## WHAT THE EXERCISE ASKS
Could each entry below be written out exactly, with every picture dropped?

═══ EXCERPTED RECORDS ═══

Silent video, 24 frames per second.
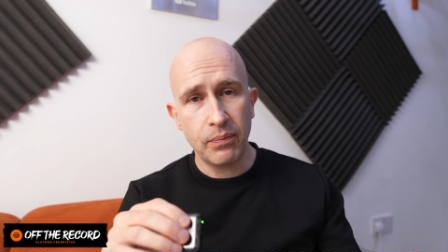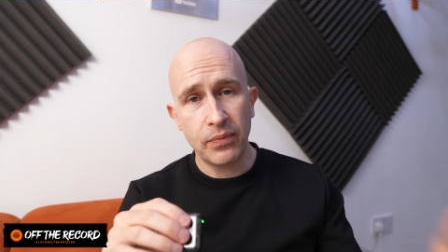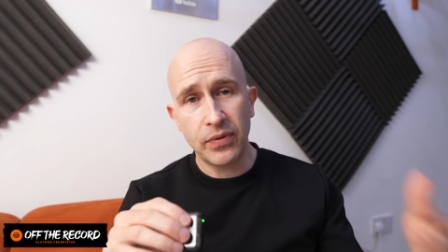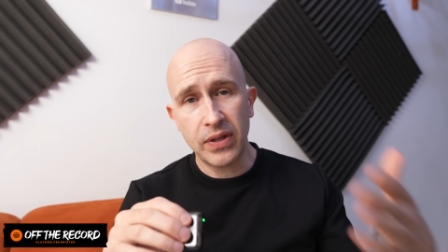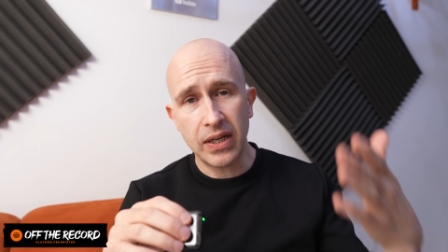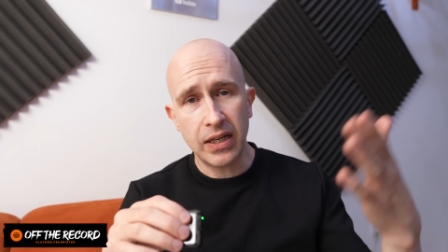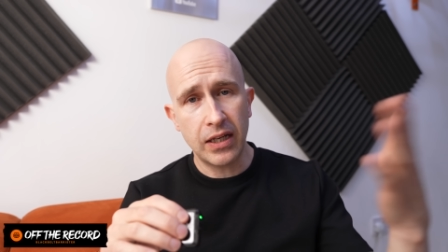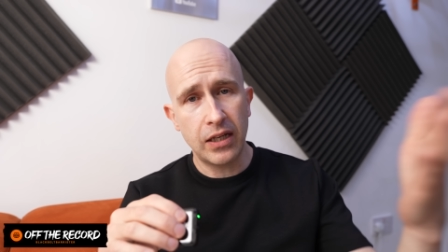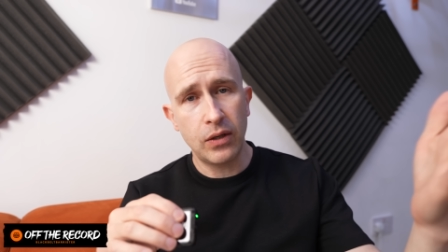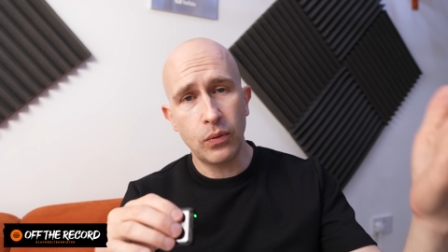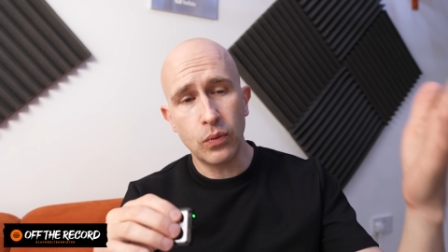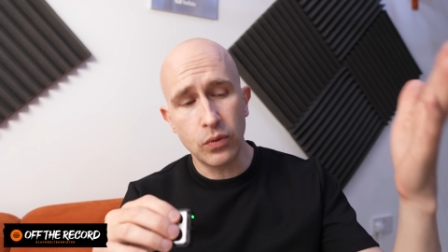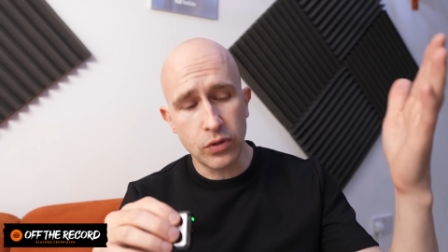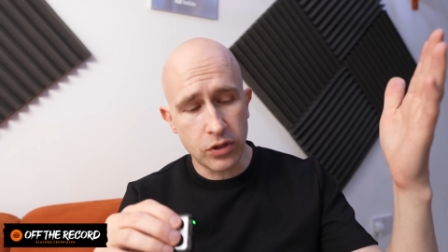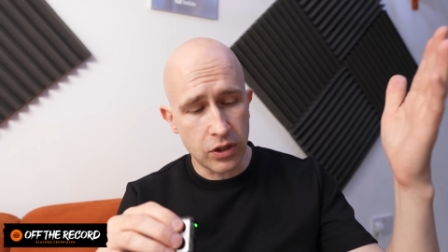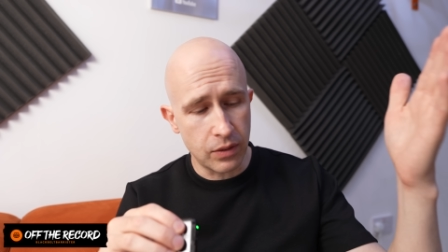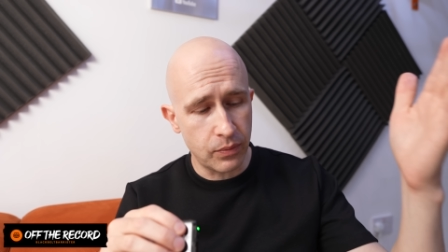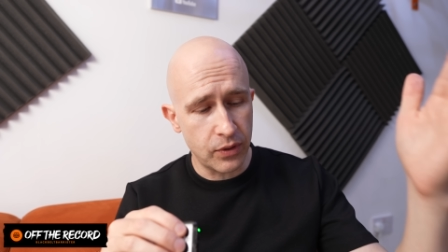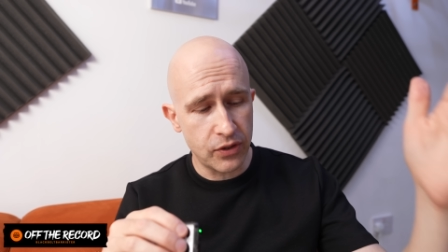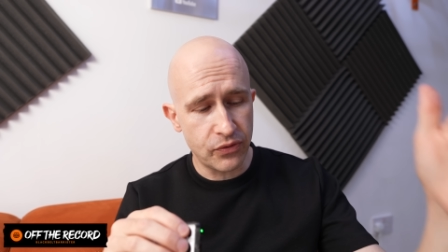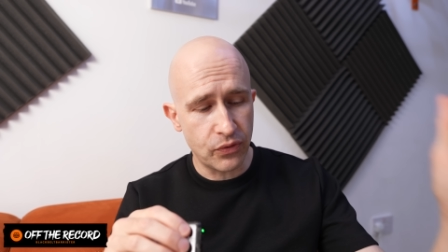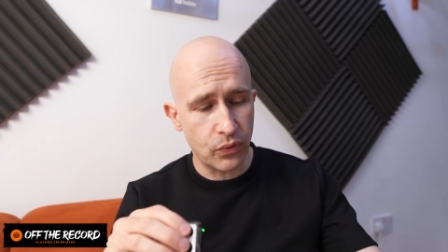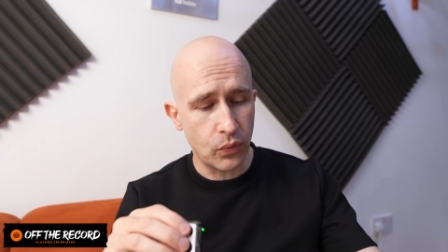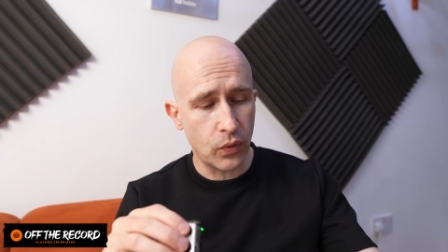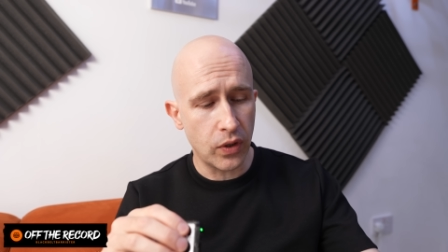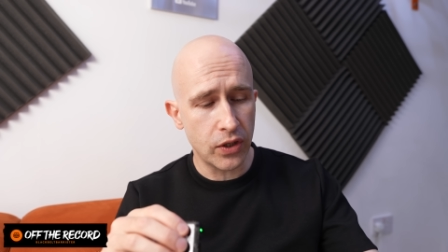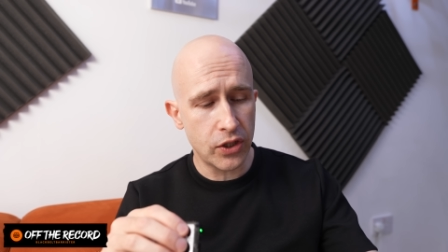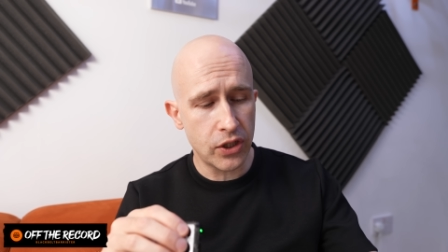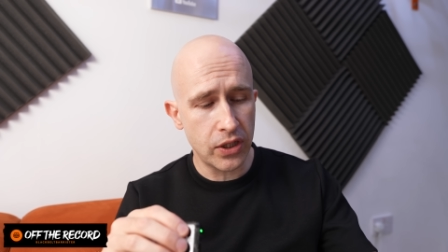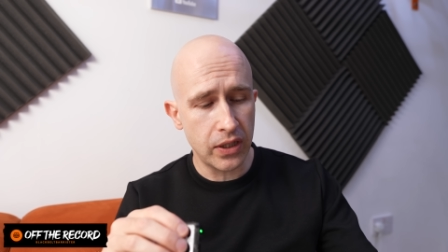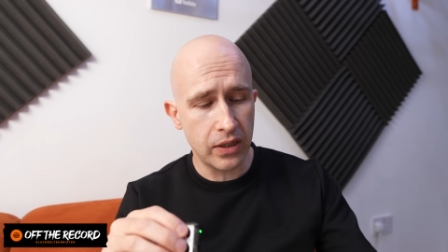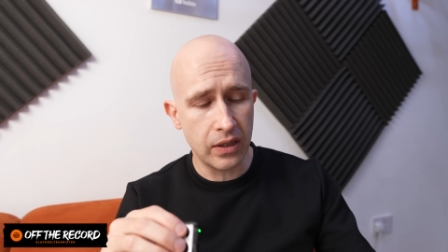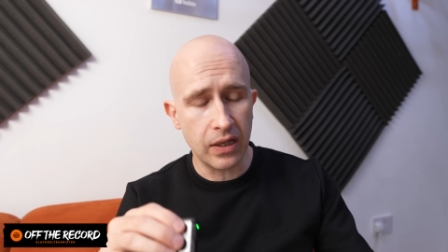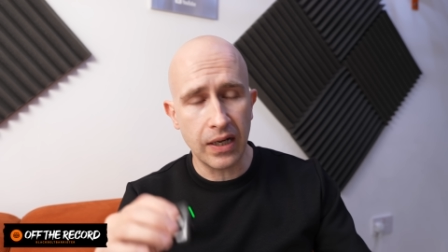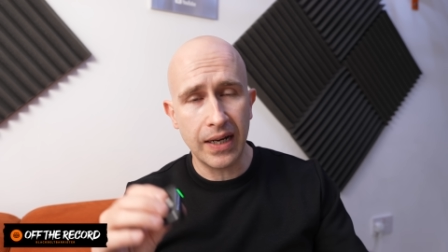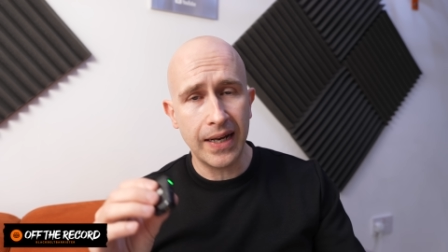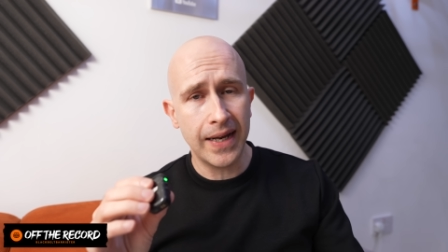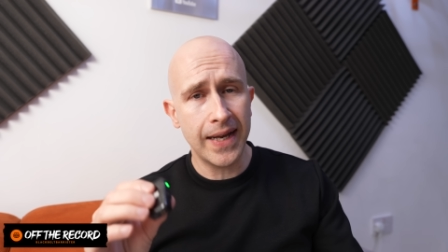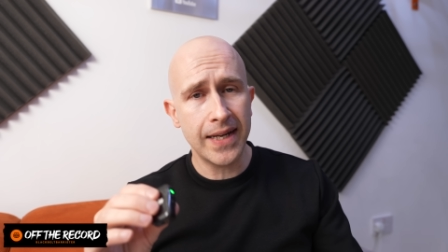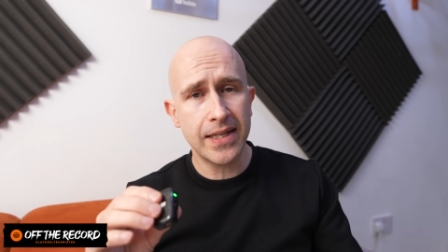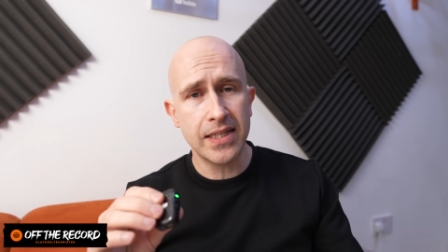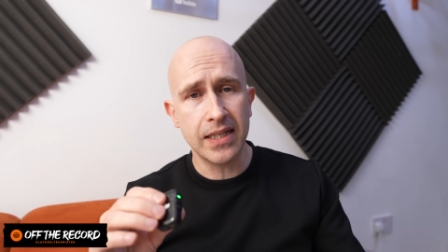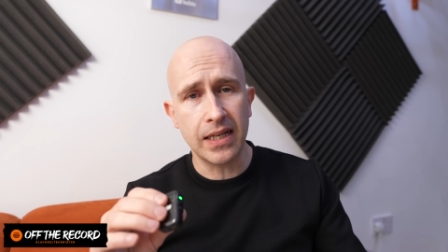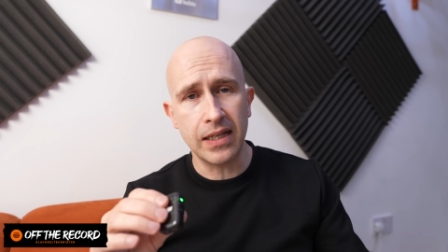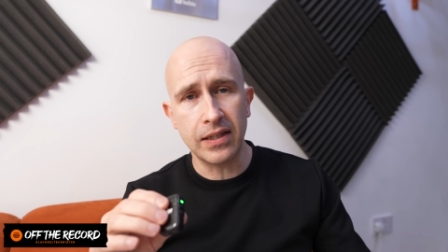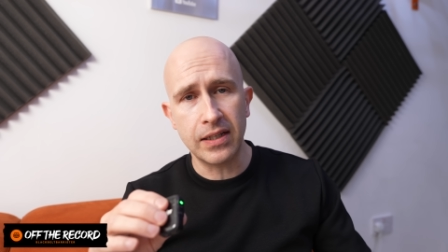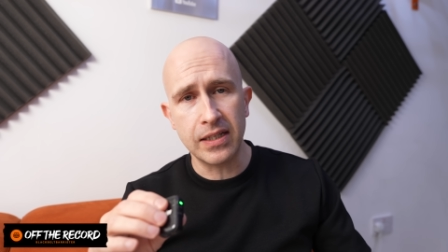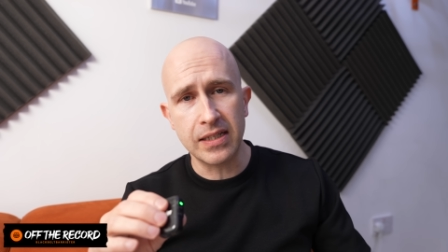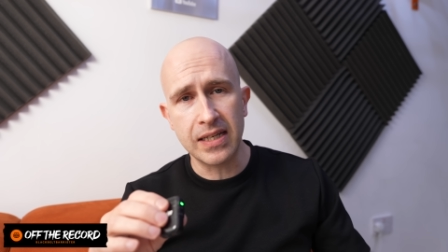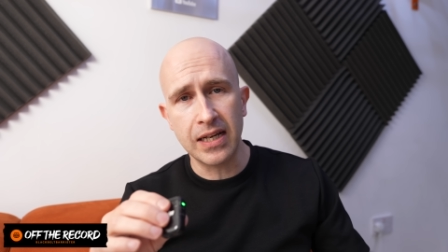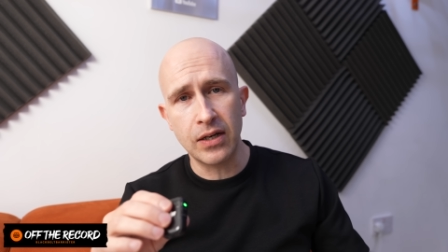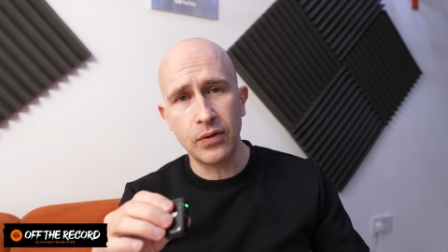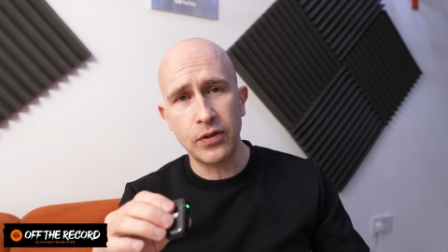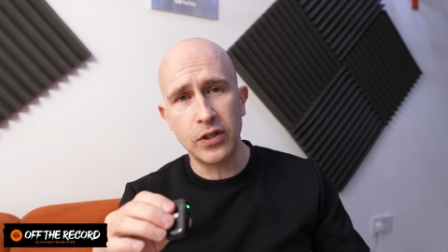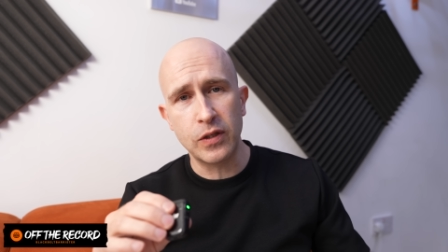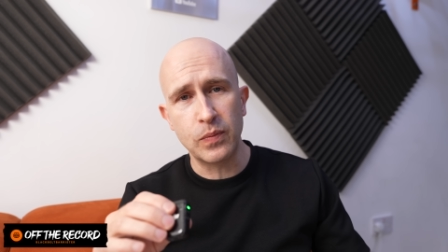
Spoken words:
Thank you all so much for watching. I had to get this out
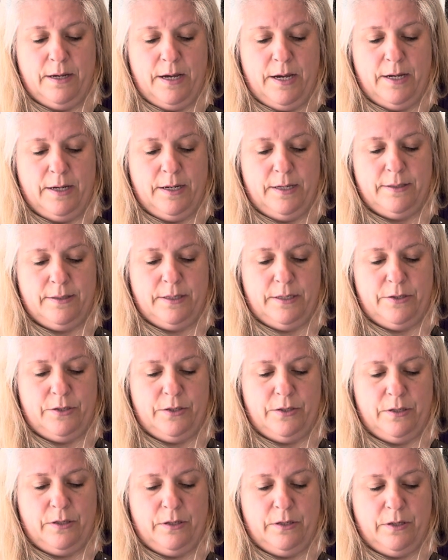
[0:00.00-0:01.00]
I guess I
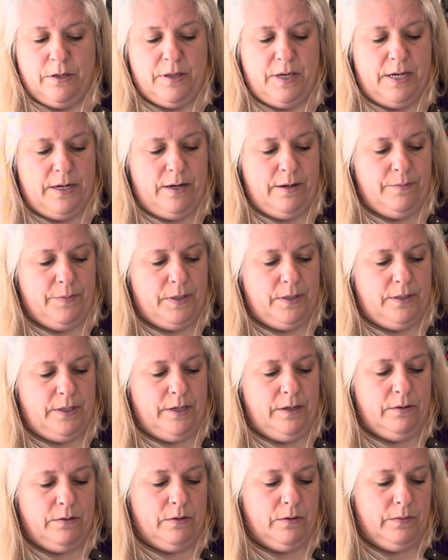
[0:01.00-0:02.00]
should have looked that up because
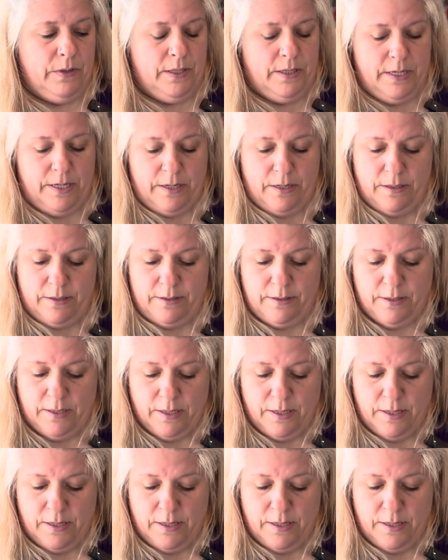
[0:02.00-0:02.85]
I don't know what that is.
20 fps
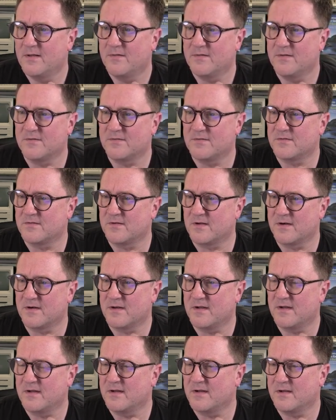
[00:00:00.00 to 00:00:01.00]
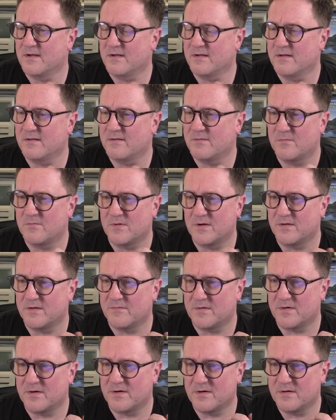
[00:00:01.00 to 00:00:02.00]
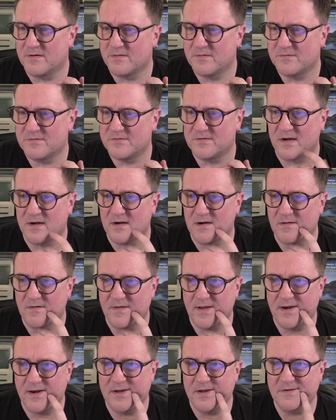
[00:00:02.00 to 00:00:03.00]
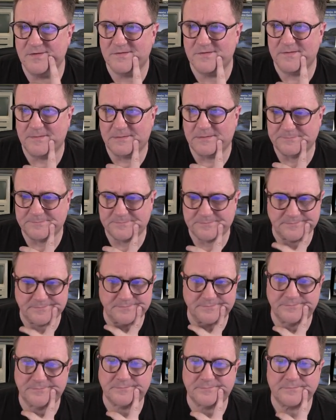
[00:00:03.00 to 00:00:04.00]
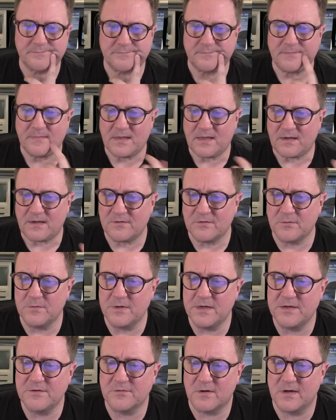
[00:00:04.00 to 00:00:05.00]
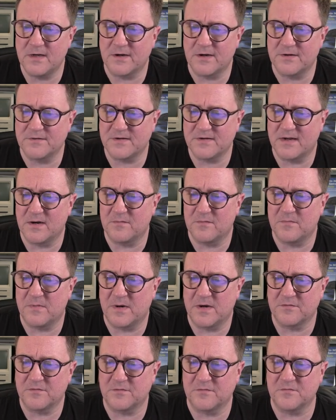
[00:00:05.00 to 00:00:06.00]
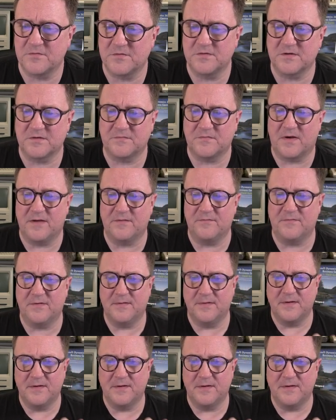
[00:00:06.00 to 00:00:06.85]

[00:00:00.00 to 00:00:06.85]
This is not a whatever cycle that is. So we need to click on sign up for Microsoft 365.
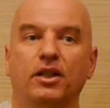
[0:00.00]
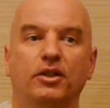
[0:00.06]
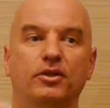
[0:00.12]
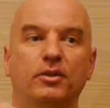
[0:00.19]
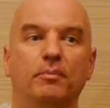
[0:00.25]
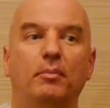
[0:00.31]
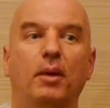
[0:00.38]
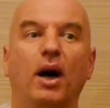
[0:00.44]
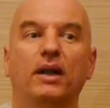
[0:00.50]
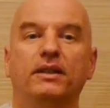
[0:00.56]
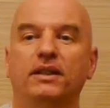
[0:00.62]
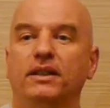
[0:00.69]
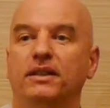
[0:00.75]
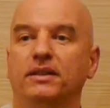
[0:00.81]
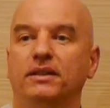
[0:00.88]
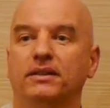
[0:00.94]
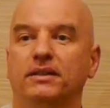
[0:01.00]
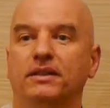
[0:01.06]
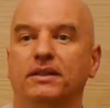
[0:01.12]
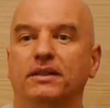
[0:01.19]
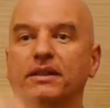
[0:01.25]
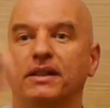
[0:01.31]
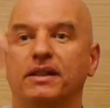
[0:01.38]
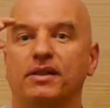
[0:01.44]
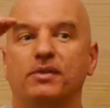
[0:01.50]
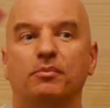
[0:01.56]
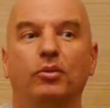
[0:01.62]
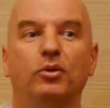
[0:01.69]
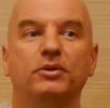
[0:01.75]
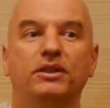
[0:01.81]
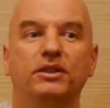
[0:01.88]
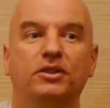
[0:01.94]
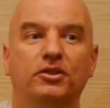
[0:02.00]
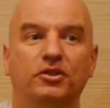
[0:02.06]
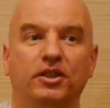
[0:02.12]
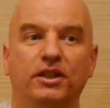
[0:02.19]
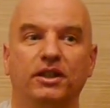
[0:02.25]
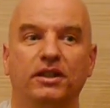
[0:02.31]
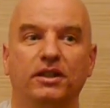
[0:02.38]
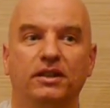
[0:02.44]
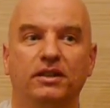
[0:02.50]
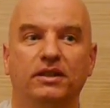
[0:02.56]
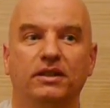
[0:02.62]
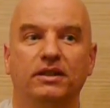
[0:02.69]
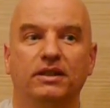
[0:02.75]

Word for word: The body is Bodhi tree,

═══

## FINAL ANSWER
Silent video, 24 frames per second.
Spoken words:
Thank you all so much for watching. I had to get this out
[0:00.00-0:01.00]
I guess I
[0:01.00-0:02.00]
should have looked that up because
[0:02.00-0:02.85]
I don't know what that is.
20 fps
[00:00:00.00 to 00:00:01.00]
[00:00:01.00 to 00:00:02.00]
[00:00:02.00 to 00:00:03.00]
[00:00:03.00 to 00:00:04.00]
[00:00:04.00 to 00:00:05.00]
[00:00:05.00 to 00:00:06.00]
[00:00:06.00 to 00:00:06.85]

[00:00:00.00 to 00:00:06.85]
This is not a whatever cycle that is. So we need to click on sign up for Microsoft 365.
[0:00.00]
[0:00.06]
[0:00.12]
[0:00.19]
[0:00.25]
[0:00.31]
[0:00.38]
[0:00.44]
[0:00.50]
[0:00.56]
[0:00.62]
[0:00.69]
[0:00.75]
[0:00.81]
[0:00.88]
[0:00.94]
[0:01.00]
[0:01.06]
[0:01.12]
[0:01.19]
[0:01.25]
[0:01.31]
[0:01.38]
[0:01.44]
[0:01.50]
[0:01.56]
[0:01.62]
[0:01.69]
[0:01.75]
[0:01.81]
[0:01.88]
[0:01.94]
[0:02.00]
[0:02.06]
[0:02.12]
[0:02.19]
[0:02.25]
[0:02.31]
[0:02.38]
[0:02.44]
[0:02.50]
[0:02.56]
[0:02.62]
[0:02.69]
[0:02.75]

Word for word: The body is Bodhi tree,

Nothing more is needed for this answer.